As for the science of data analysis (Big Data Analytics), it focuses on statistical analysis procedures for available data sets to reveal hidden patterns and unknown relationships – such as market trends and customer preferences – and on designing simplified ways to display data and information to solve problems, answer questions that concern the decision maker, and find results. It can lead to immediate improvements.
To understand the difference between data science and data analysis, data science can be described as the holistic umbrella that includes scientific methods, mathematics, statistics, and other tools used to analyze and process data. Data analytics is usually more focused than data science because rather than just looking for relationships between variables and data sets, data analysts have the specific goal of presenting summaries of statistical data in a way that supports the decision maker.
The application of Business Intelligence is one of the popular applications for data analysis today, so we find that many government and private institutions cannot dispense with applications of business intelligence, but rather treat them as dashboards and a tool to support decision-making.
Big data is associated with many modern technologies such as machine learning and artificial intelligence, and is considered an essential input for these technologies, especially in the field of machine learning, which considers artificial intelligence as a branch of data science.
It is difficult to draw lines between these technologies, but there are many common spaces between them, and they are deeply and deeply integrated.
In sum, the basic stages of big data management and analysis processes can be arranged according to the following steps:
- Collecting data and identifying its various sources and types, and the mechanisms for its transmission and storage.

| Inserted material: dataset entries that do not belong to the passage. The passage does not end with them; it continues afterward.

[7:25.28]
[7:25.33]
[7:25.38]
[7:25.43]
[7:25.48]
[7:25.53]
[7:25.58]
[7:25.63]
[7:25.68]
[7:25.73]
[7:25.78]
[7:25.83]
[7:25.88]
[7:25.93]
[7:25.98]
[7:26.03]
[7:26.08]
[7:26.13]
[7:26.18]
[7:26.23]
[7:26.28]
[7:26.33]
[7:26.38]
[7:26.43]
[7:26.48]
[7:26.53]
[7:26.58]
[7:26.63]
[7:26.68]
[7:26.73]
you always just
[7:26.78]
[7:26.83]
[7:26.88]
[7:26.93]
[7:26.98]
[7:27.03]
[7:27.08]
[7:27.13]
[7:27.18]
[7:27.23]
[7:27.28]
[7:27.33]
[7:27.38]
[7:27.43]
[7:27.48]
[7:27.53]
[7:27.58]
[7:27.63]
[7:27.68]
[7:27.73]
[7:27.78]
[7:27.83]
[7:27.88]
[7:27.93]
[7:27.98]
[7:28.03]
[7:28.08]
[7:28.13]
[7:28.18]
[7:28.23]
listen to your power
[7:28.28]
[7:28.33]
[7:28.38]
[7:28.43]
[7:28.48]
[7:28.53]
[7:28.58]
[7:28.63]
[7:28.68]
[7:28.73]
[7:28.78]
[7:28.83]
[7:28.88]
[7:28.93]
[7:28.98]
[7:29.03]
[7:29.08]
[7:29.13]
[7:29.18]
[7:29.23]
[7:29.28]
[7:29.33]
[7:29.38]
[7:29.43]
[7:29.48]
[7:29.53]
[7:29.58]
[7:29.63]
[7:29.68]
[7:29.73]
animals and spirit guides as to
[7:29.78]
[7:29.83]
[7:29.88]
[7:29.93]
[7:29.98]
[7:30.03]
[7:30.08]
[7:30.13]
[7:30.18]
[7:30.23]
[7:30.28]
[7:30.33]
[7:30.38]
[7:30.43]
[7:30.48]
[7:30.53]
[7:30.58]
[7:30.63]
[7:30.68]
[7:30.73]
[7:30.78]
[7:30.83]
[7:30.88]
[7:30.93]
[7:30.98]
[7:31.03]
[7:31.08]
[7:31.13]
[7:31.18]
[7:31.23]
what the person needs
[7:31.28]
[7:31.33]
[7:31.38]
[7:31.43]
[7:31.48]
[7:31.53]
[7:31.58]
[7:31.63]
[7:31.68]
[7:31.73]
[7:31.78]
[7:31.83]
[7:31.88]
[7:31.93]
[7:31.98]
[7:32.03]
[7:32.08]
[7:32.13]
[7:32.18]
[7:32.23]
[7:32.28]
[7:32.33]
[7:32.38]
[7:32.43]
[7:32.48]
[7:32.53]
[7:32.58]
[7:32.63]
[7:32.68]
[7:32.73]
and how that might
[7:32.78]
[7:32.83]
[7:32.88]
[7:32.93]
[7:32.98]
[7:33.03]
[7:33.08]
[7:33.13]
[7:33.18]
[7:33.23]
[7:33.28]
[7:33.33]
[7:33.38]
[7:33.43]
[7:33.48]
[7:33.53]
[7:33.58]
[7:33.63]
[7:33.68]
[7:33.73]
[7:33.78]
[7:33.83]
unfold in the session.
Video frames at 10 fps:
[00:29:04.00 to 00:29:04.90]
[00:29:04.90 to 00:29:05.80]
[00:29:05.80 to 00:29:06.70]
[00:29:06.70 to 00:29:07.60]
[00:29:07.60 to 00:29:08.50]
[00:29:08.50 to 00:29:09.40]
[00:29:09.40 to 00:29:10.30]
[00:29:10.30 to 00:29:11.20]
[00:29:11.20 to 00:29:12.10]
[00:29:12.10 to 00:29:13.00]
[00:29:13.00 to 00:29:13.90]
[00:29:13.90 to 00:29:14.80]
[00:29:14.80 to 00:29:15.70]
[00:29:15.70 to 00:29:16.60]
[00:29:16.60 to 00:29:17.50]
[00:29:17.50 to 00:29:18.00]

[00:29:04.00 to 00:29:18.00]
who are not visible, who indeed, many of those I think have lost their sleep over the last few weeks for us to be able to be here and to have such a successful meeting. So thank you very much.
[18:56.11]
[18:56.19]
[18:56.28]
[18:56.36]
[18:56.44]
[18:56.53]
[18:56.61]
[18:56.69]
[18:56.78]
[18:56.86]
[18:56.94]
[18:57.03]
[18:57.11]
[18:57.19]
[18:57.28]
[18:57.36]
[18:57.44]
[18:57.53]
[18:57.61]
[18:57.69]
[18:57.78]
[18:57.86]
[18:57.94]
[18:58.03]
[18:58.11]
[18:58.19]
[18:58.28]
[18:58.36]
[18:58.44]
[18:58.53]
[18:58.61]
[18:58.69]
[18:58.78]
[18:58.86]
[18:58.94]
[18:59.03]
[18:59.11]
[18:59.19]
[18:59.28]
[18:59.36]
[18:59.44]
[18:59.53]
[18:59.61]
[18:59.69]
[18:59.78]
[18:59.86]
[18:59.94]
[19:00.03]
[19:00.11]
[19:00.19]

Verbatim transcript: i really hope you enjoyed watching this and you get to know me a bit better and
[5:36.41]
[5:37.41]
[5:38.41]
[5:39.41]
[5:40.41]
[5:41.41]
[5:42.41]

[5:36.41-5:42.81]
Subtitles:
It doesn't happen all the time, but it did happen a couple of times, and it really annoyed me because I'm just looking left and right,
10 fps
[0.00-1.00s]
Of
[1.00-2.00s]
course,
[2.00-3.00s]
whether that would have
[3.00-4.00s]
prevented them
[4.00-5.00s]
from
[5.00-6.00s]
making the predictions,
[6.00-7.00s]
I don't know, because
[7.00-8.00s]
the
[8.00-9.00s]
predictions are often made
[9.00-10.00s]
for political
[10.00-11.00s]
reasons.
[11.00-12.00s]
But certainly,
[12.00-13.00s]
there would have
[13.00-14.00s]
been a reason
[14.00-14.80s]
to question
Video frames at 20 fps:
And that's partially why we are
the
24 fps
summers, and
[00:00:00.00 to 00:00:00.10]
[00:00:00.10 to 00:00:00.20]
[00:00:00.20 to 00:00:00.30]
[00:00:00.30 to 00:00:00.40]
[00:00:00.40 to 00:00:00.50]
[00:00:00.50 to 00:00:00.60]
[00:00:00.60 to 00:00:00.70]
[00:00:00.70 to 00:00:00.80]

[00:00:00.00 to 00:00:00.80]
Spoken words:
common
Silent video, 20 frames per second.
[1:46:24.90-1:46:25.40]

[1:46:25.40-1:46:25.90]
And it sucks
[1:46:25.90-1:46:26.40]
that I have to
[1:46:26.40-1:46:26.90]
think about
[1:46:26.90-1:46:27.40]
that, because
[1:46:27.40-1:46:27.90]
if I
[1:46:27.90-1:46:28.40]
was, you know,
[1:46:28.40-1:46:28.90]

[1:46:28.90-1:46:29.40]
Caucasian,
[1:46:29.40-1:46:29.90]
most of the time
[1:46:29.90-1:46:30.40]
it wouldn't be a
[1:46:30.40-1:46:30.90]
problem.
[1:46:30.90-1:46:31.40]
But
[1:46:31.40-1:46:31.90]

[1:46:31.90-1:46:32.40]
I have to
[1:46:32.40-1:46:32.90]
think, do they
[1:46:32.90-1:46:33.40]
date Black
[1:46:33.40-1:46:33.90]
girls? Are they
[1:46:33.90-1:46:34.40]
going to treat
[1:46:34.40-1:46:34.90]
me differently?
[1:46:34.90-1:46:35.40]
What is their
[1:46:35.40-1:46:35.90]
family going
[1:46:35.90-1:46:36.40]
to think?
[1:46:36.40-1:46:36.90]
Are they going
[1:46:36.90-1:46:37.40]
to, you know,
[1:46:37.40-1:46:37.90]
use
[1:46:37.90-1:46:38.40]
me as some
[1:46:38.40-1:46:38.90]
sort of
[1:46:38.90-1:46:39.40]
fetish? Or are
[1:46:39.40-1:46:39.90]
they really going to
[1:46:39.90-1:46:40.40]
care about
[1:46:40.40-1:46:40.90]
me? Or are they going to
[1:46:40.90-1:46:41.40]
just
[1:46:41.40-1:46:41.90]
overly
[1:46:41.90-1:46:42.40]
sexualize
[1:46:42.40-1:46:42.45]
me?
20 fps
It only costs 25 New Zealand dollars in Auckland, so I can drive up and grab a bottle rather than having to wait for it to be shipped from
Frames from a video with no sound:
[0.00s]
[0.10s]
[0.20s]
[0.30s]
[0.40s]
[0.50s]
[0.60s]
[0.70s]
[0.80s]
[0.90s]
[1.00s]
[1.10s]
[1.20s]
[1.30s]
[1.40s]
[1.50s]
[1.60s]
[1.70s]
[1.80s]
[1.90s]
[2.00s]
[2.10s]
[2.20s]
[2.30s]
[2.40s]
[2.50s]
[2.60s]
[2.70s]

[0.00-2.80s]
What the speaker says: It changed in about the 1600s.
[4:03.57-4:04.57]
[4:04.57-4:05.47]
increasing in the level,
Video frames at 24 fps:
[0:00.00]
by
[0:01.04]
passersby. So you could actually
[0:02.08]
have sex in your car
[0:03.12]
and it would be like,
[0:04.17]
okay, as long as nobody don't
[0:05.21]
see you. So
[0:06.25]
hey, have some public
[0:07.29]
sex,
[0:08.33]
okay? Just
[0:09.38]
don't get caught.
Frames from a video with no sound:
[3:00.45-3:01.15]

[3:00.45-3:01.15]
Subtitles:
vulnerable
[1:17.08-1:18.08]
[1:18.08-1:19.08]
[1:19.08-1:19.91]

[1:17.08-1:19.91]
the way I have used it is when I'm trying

- Data processing and processing for the analysis process, which includes addressing any deficiencies or errors in the data and determining the mechanisms for correcting them, to be in a standardized form ready for analysis, which is a very important stage, especially in cases of data of an unstructured nature, which requires setting clear criteria for classification and identification of fields and variables. and constants.
- The analysis stage, in which the objectives of the analysis and its method are determined. Here the types of analysis are divided into four types:
- Descriptive analysis (Descriptive analytics): This analysis is interested in identifying the general statistical indicators that describe the data that occurred with the past, and most famous of these indicators (arithmetic average – standard deviation – Total – number – ratios – etc.).
- Investigative analysis (Diagnostic analytics): This analysis examines the causes of the phenomena that occurred and the interrelationships between variables such as the relationship between vapor pressure and temperature, or the relationship between product availability and its price.
- Predictive Analysis (Predictive Analytics): This type of analysis tries to understand the nature of relationships between variables to each other and to develop its operational model in the sports image, and then can predict future outcomes before they occur. This analysis is closely related to machine learning.
- Default Analysis (Prescriptive Analytics): This combines analysis between the analyzes and predictive survey puts hypothetical solutions for future predictions. This analysis is closely related to artificial intelligence techniques.
- The implementation phase , in which the knowledge extracted from the data is transferred to the service of the decision maker, and this decision may be instantaneous and the machine can implement it directly, such as the decision made by artificial intelligence while driving a self-driving car.